== Data excerpts ==

● ● ● ● ● ● ●

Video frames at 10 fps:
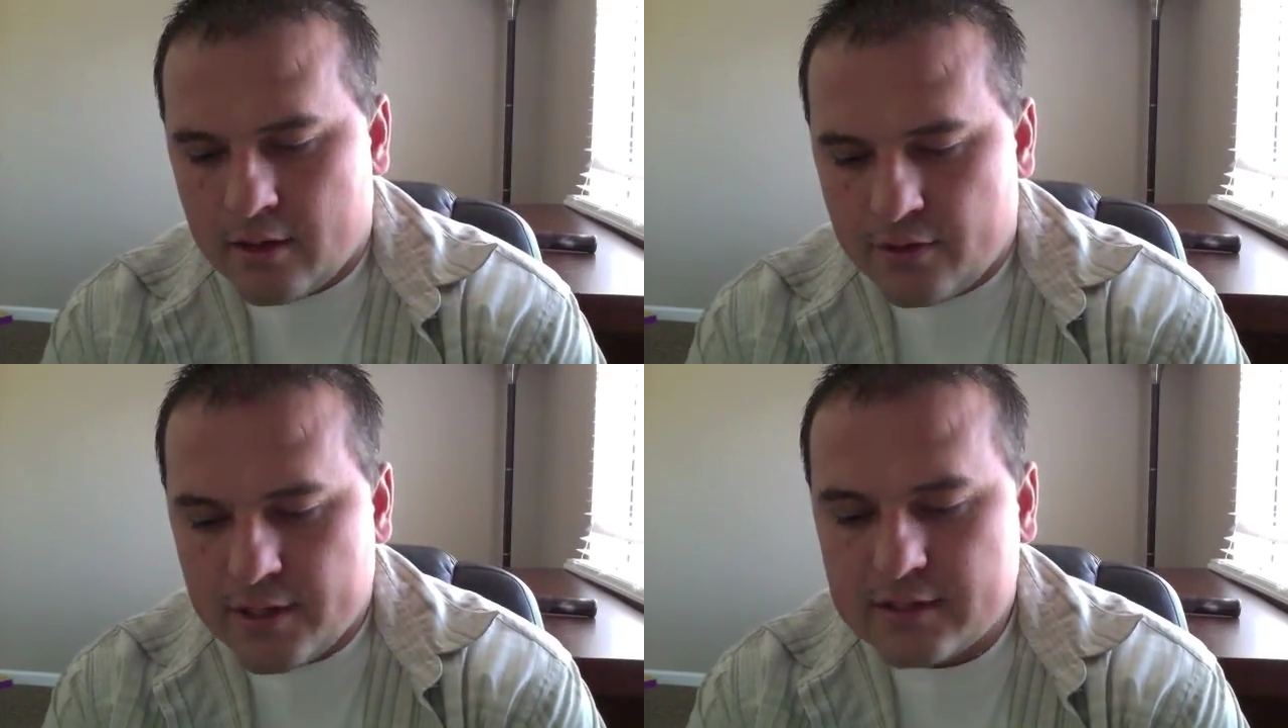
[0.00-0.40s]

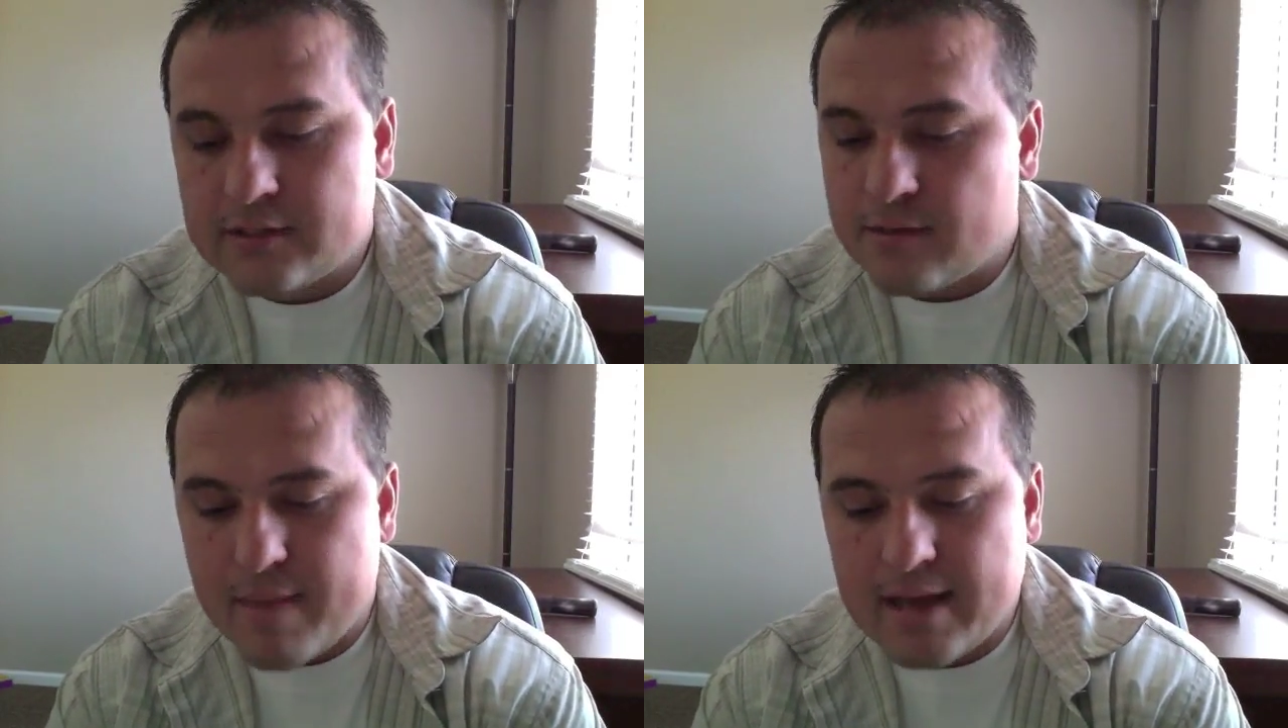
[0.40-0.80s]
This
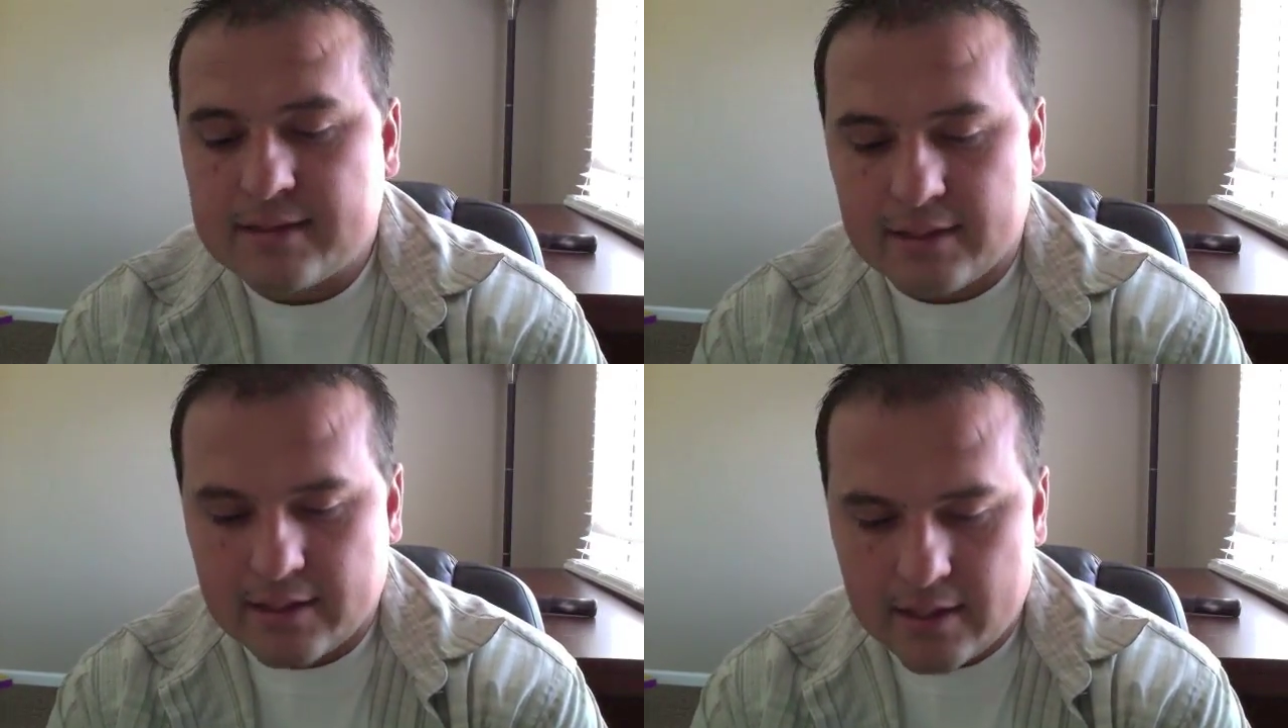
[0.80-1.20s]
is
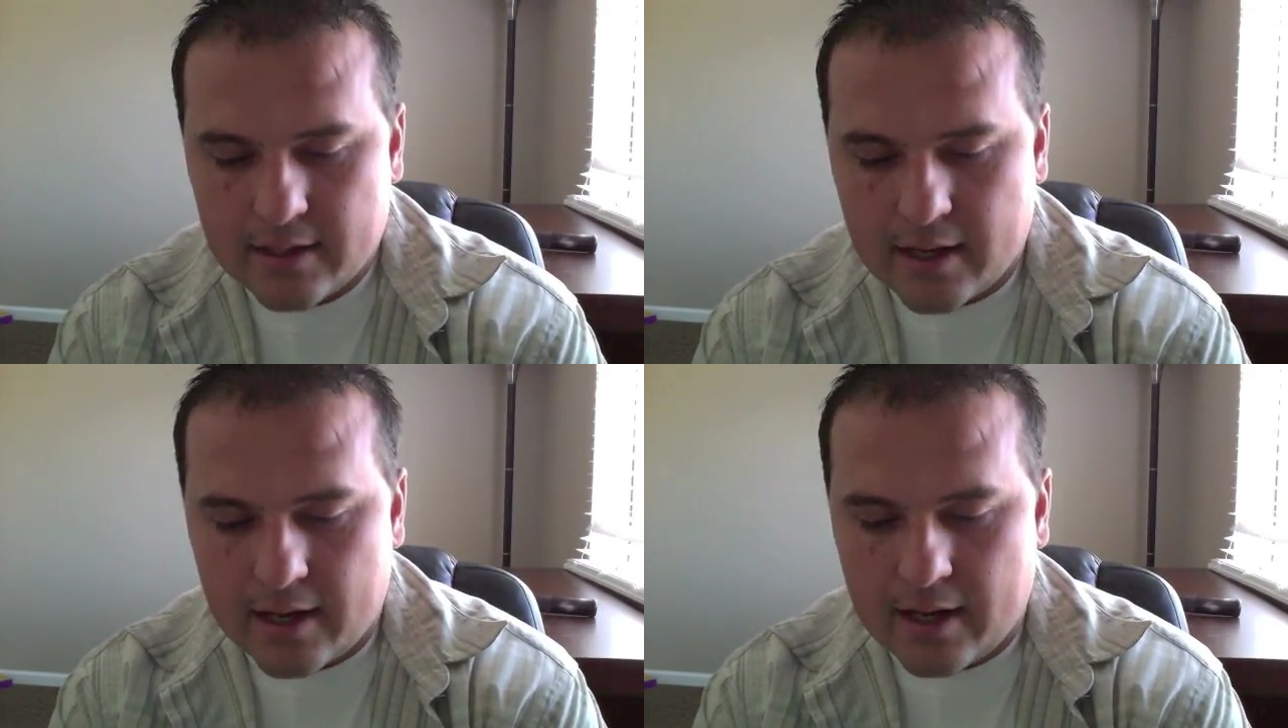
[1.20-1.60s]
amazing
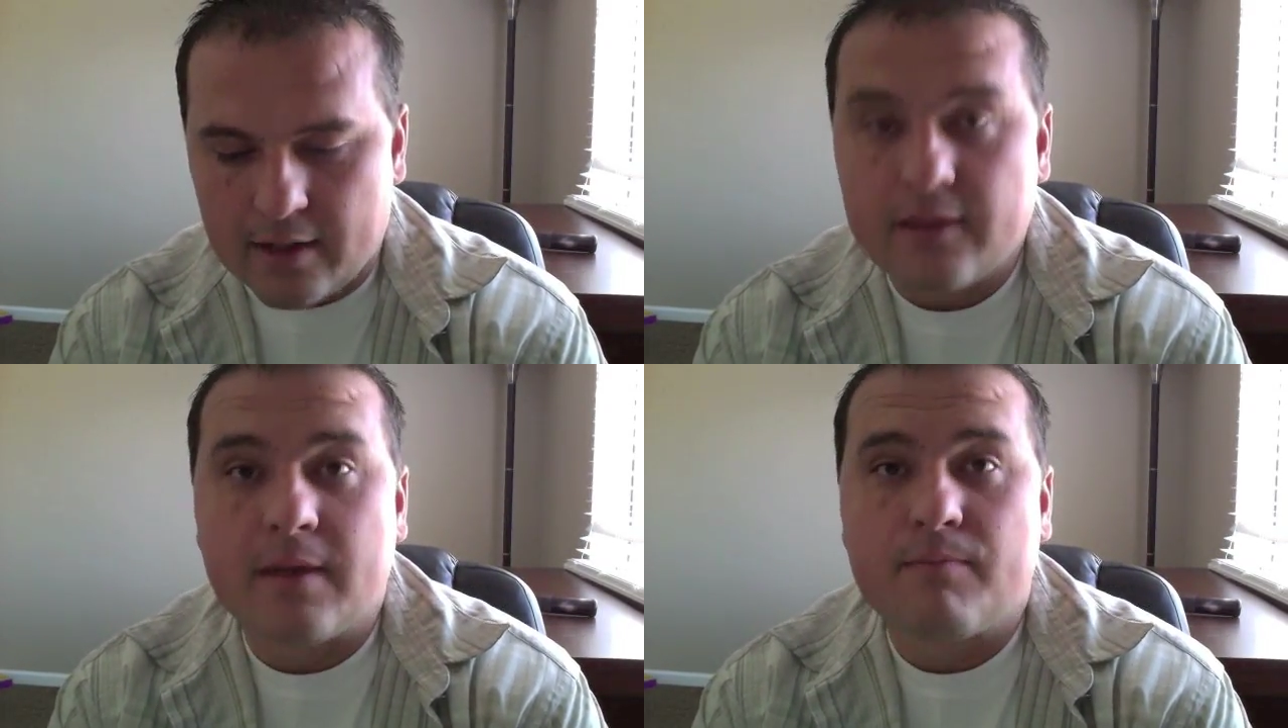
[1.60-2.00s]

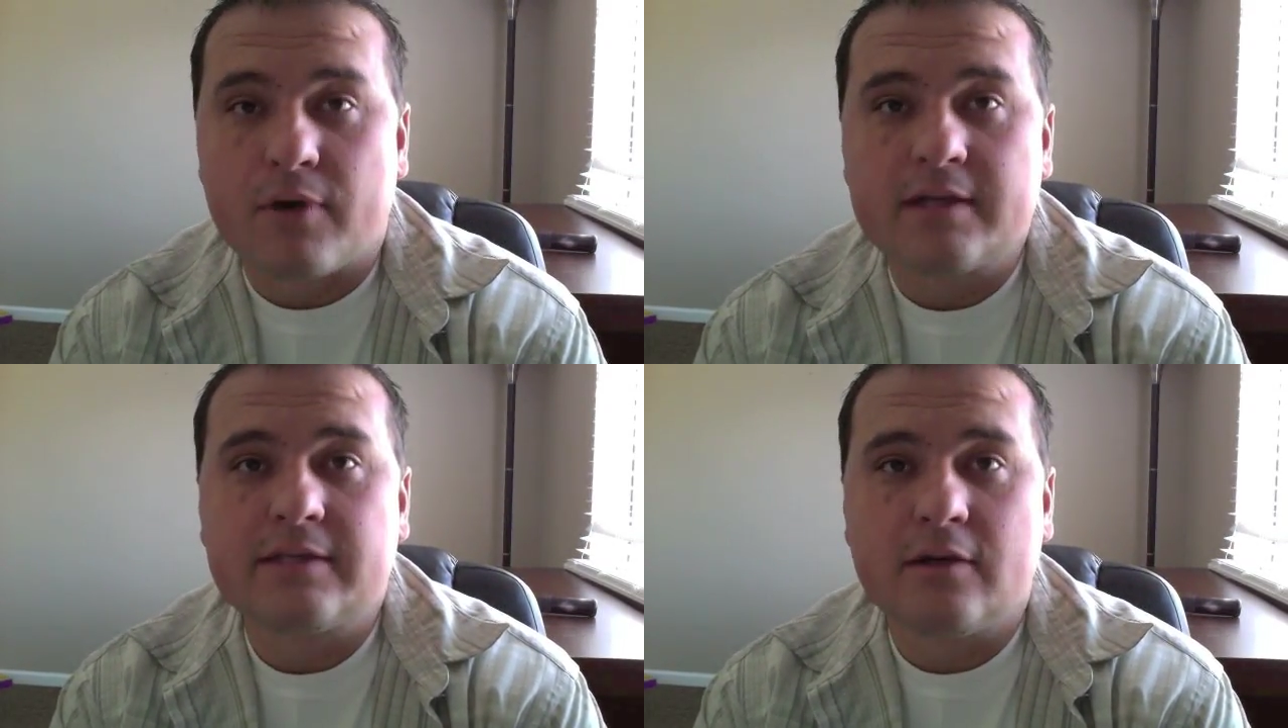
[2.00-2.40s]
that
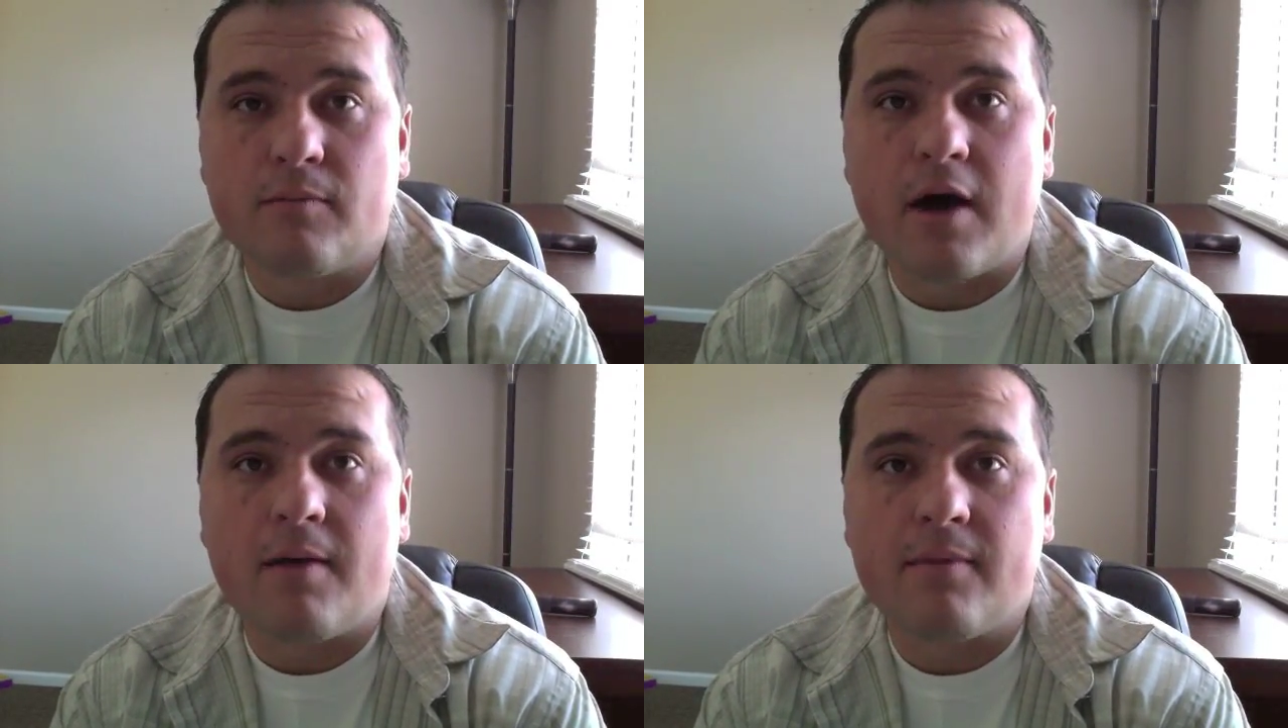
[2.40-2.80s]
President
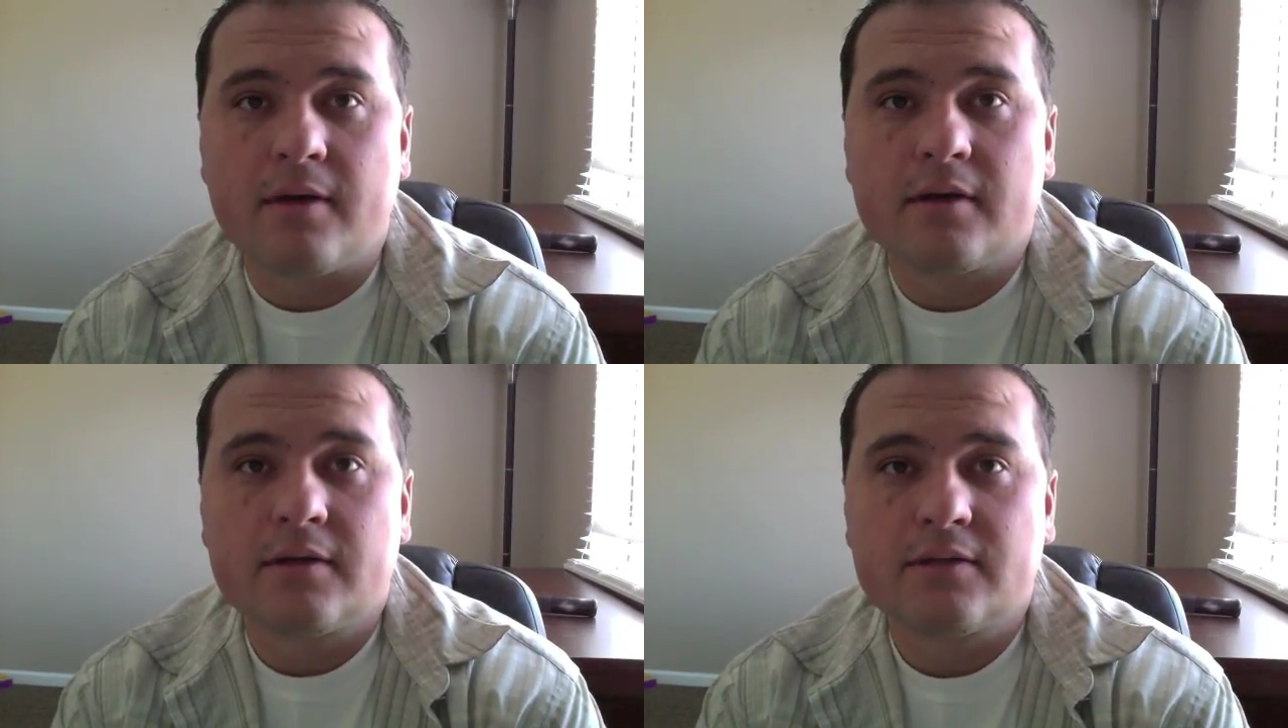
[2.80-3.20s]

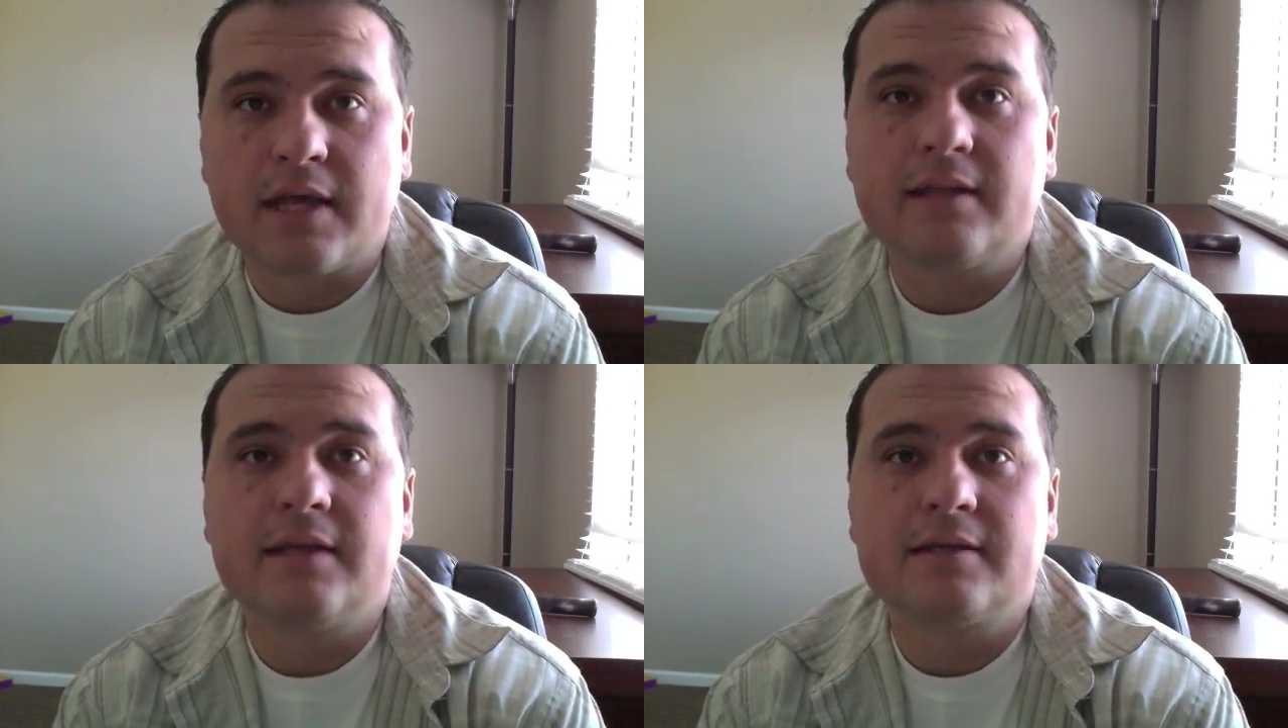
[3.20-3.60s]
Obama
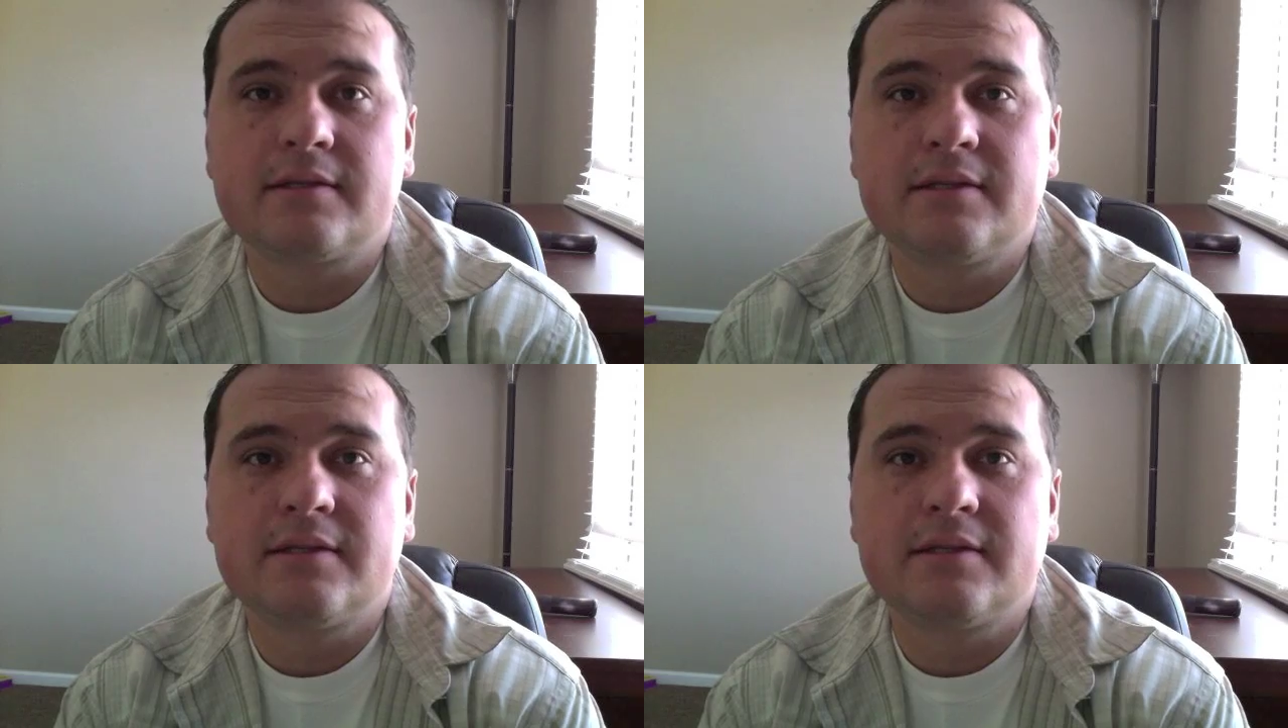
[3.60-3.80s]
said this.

● ● ● ● ● ● ●

== Your assignment ==
Strip the images and reproduce the remaining records precisely.

== Written reply ==
Video frames at 10 fps:
[0.00-0.40s]

[0.40-0.80s]
This
[0.80-1.20s]
is
[1.20-1.60s]
amazing
[1.60-2.00s]

[2.00-2.40s]
that
[2.40-2.80s]
President
[2.80-3.20s]

[3.20-3.60s]
Obama
[3.60-3.80s]
said this.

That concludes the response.